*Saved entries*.
Segment Open
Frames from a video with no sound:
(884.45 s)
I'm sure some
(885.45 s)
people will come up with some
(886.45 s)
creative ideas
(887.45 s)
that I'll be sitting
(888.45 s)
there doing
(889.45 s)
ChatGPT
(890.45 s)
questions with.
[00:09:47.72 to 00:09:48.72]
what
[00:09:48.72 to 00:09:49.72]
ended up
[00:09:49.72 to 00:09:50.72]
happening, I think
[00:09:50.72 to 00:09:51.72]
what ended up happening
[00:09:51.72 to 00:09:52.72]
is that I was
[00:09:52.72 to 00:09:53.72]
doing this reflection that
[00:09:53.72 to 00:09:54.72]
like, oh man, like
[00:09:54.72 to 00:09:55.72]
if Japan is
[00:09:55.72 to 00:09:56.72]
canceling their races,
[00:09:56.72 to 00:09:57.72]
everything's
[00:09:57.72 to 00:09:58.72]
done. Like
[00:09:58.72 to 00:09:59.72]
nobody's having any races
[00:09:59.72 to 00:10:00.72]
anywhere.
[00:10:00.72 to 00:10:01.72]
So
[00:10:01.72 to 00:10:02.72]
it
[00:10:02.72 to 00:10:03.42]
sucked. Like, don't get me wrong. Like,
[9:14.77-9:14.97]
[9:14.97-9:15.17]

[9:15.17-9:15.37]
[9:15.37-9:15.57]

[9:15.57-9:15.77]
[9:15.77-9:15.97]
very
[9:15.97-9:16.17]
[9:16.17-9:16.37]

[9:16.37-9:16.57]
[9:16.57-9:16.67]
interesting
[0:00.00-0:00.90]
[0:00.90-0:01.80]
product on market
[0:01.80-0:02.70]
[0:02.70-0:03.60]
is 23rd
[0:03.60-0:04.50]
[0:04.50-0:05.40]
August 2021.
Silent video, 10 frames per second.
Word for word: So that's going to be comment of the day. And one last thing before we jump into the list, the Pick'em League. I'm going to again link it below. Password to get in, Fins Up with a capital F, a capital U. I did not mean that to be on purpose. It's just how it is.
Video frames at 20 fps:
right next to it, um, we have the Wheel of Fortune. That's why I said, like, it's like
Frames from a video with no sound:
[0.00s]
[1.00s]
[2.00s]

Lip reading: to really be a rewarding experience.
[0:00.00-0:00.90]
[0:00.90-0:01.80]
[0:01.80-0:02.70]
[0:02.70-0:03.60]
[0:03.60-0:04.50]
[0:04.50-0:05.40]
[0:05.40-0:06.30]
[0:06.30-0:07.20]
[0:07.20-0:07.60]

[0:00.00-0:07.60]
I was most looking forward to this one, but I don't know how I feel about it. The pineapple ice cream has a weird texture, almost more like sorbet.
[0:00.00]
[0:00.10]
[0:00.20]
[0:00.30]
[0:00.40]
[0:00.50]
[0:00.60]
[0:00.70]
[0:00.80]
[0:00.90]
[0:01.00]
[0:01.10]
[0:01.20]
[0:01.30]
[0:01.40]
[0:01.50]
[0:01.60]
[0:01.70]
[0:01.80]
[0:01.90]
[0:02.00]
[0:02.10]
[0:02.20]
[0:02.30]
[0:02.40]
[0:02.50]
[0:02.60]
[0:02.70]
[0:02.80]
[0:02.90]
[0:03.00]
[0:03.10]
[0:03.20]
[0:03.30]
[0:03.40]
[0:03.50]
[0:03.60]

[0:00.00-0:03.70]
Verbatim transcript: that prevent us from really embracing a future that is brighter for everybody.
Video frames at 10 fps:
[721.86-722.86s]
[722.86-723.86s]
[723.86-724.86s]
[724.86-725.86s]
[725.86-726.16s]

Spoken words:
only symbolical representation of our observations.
Segment Closed
*EXERCISE*.
Transcribe only what runs from the line with "Video frames at 10" to the last line above, keeping every line exactly as written.

*EXERCISE ANSWER*.
Video frames at 10 fps:
[721.86-722.86s]
[722.86-723.86s]
[723.86-724.86s]
[724.86-725.86s]
[725.86-726.16s]

Spoken words:
only symbolical representation of our observations.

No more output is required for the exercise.